- **Extracted entries**
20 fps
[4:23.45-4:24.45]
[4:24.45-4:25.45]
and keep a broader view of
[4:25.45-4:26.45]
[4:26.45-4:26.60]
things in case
...
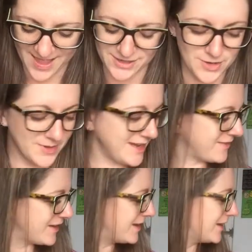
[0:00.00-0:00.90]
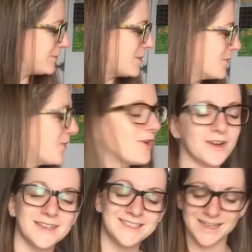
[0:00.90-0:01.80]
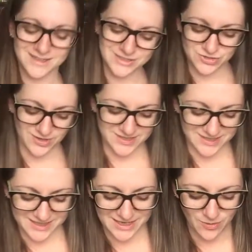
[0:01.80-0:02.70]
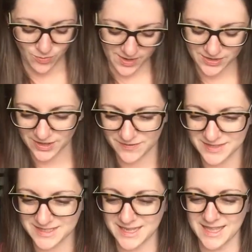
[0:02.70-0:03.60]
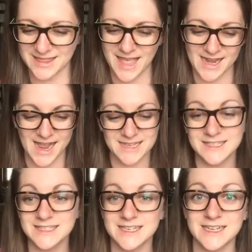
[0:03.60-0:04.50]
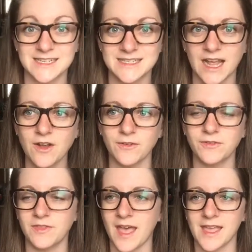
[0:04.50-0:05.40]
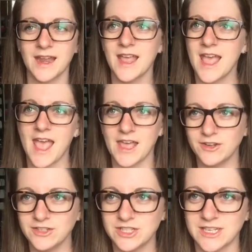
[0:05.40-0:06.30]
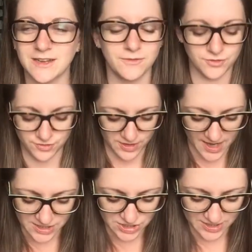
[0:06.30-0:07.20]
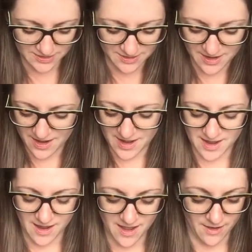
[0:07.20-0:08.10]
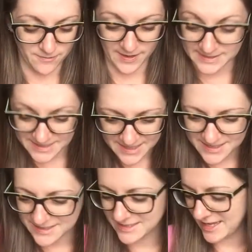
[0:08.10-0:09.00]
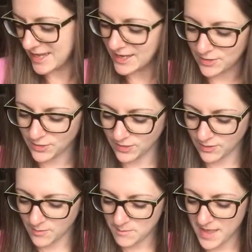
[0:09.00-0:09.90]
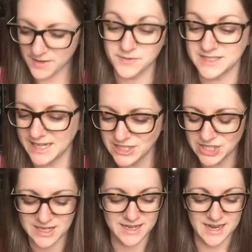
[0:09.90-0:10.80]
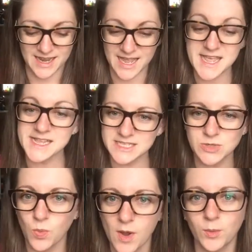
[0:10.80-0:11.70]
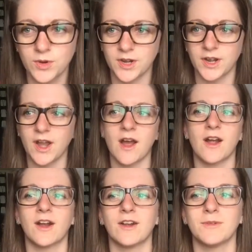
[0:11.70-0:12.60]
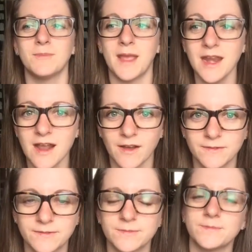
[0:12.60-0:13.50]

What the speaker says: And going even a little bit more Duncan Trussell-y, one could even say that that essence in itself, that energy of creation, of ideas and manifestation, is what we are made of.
---
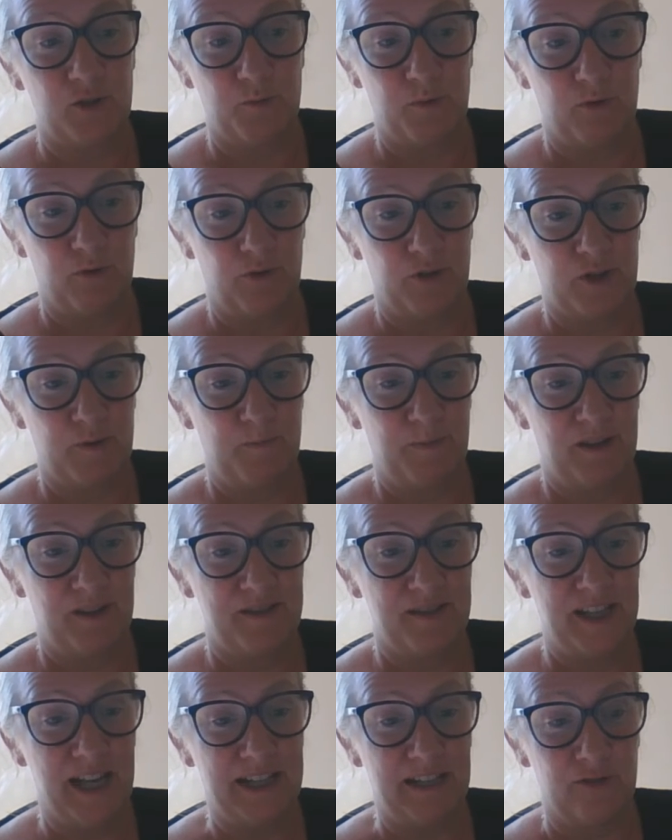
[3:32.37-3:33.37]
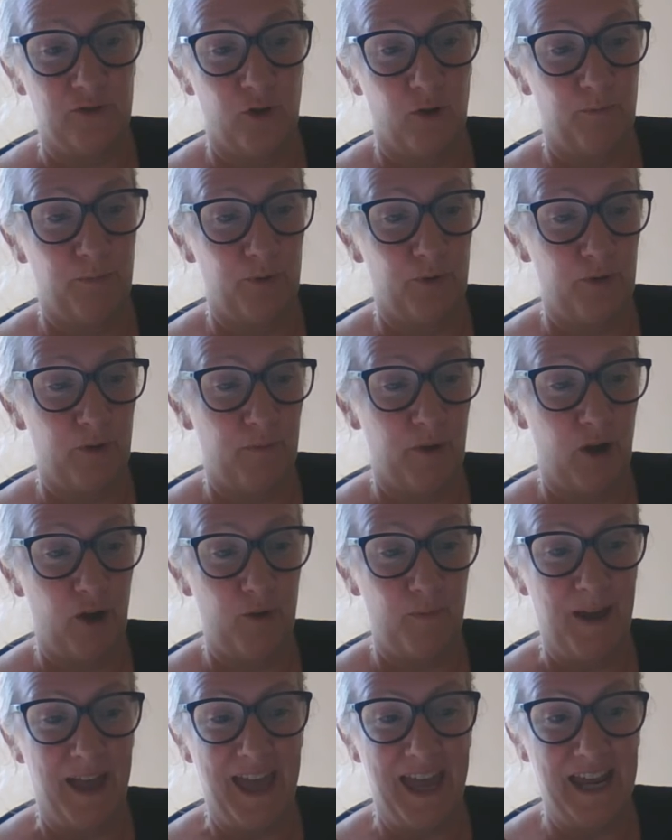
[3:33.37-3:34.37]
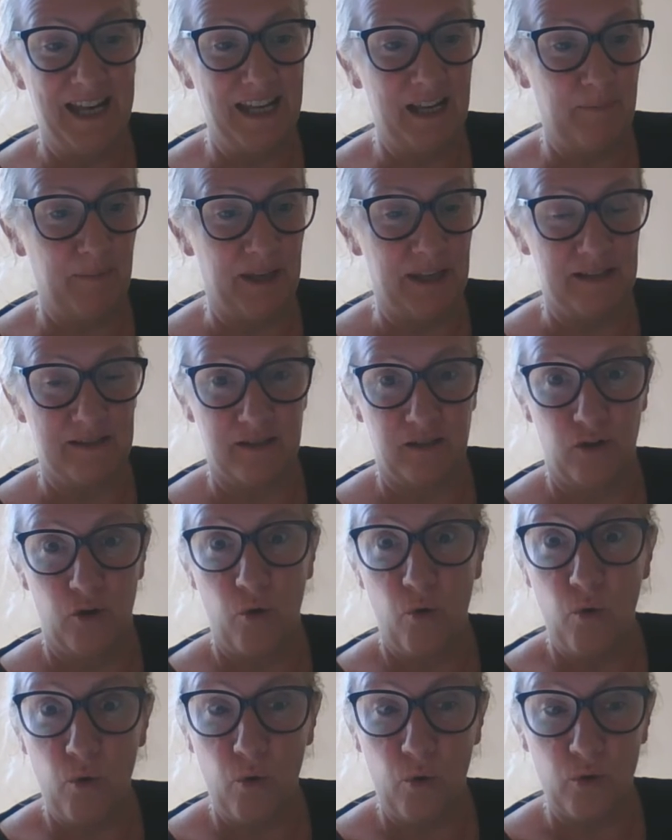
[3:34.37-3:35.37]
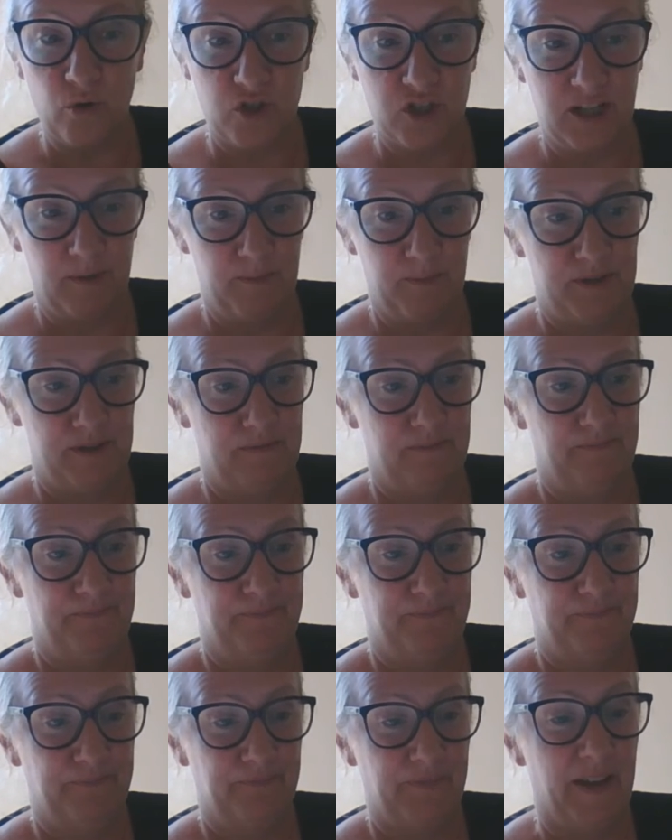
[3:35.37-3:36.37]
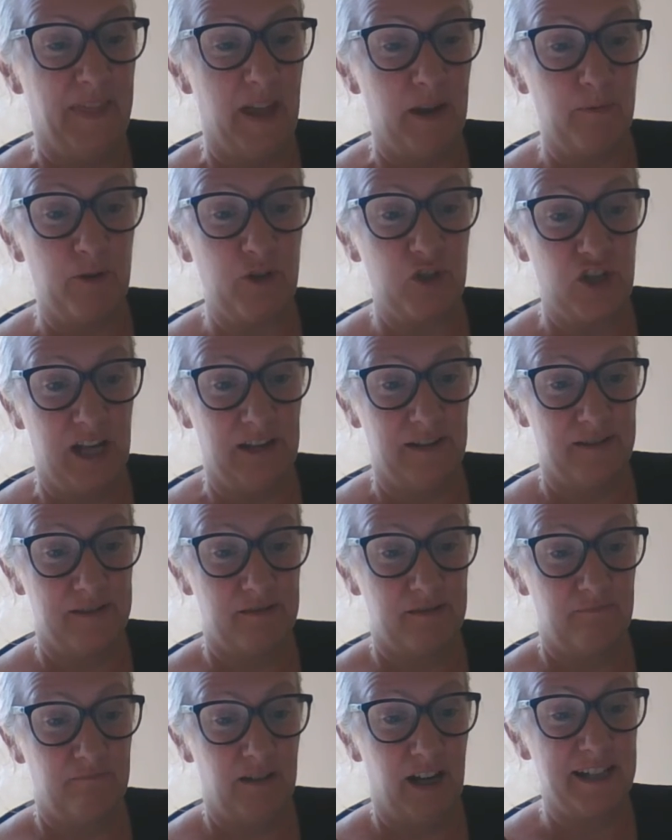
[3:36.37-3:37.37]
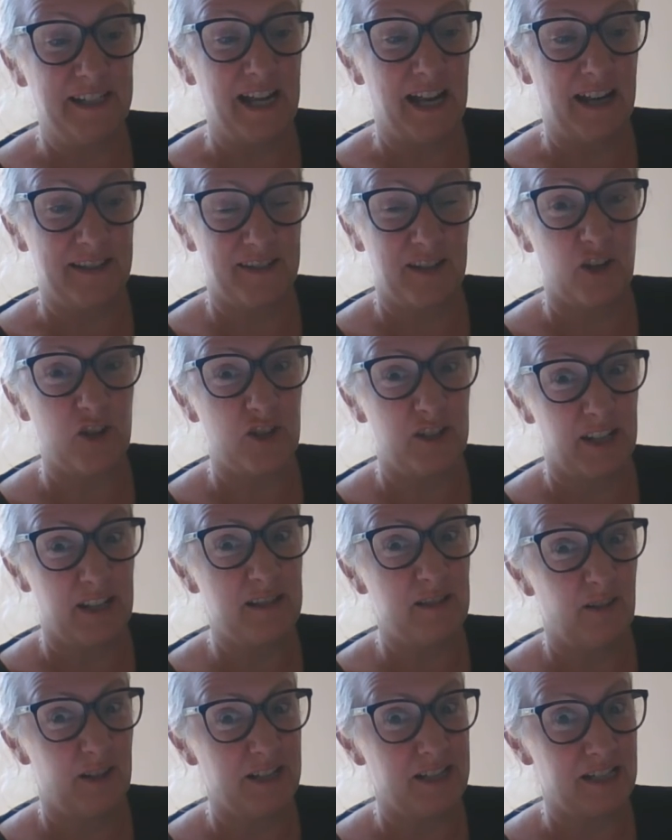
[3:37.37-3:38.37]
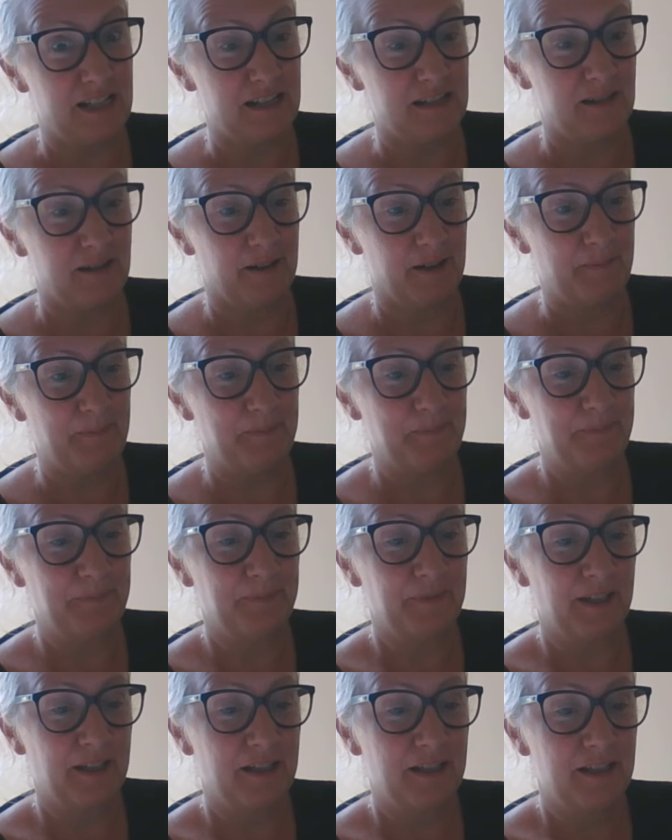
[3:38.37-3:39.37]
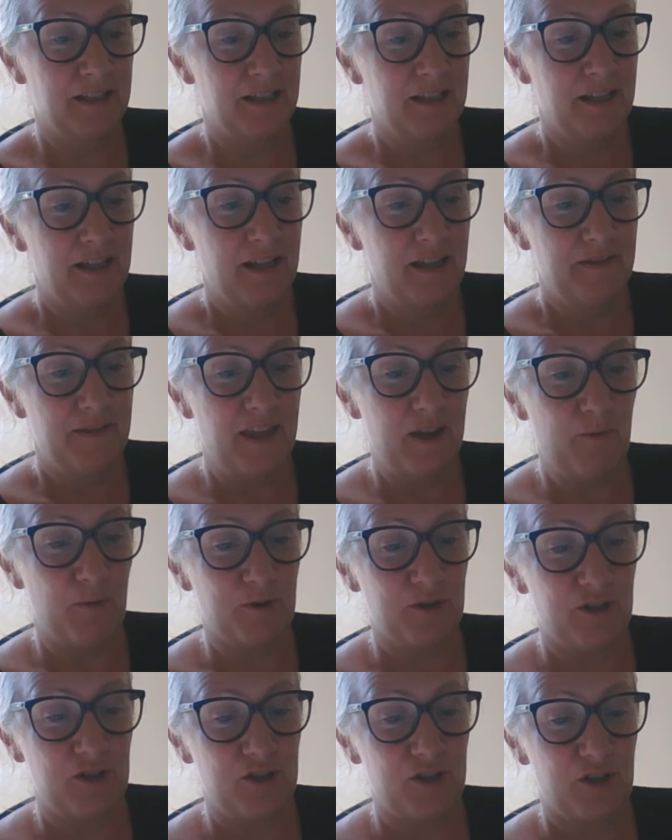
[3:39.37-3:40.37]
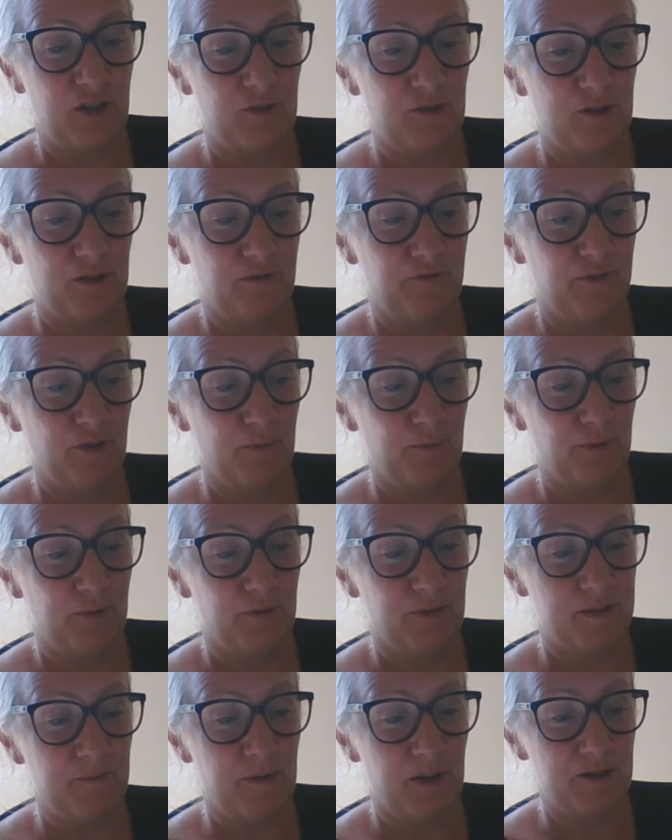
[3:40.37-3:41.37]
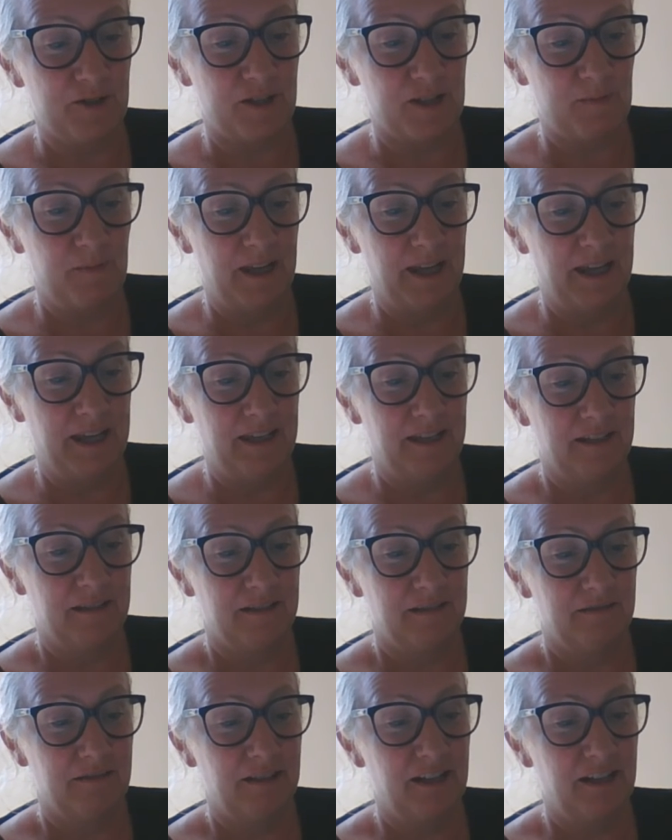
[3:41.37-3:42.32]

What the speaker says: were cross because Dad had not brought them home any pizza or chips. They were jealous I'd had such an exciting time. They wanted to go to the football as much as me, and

- **About this exercise**
Everything above from the line containing "[0:01.80-0:02.70]" down to the line containing "What the speaker says: And" is to be duplicated exactly, both lines included, and the pictures are to be omitted.

- **Problem solution**
[0:01.80-0:02.70]
[0:02.70-0:03.60]
[0:03.60-0:04.50]
[0:04.50-0:05.40]
[0:05.40-0:06.30]
[0:06.30-0:07.20]
[0:07.20-0:08.10]
[0:08.10-0:09.00]
[0:09.00-0:09.90]
[0:09.90-0:10.80]
[0:10.80-0:11.70]
[0:11.70-0:12.60]
[0:12.60-0:13.50]

What the speaker says: And going even a little bit more Duncan Trussell-y, one could even say that that essence in itself, that energy of creation, of ideas and manifestation, is what we are made of.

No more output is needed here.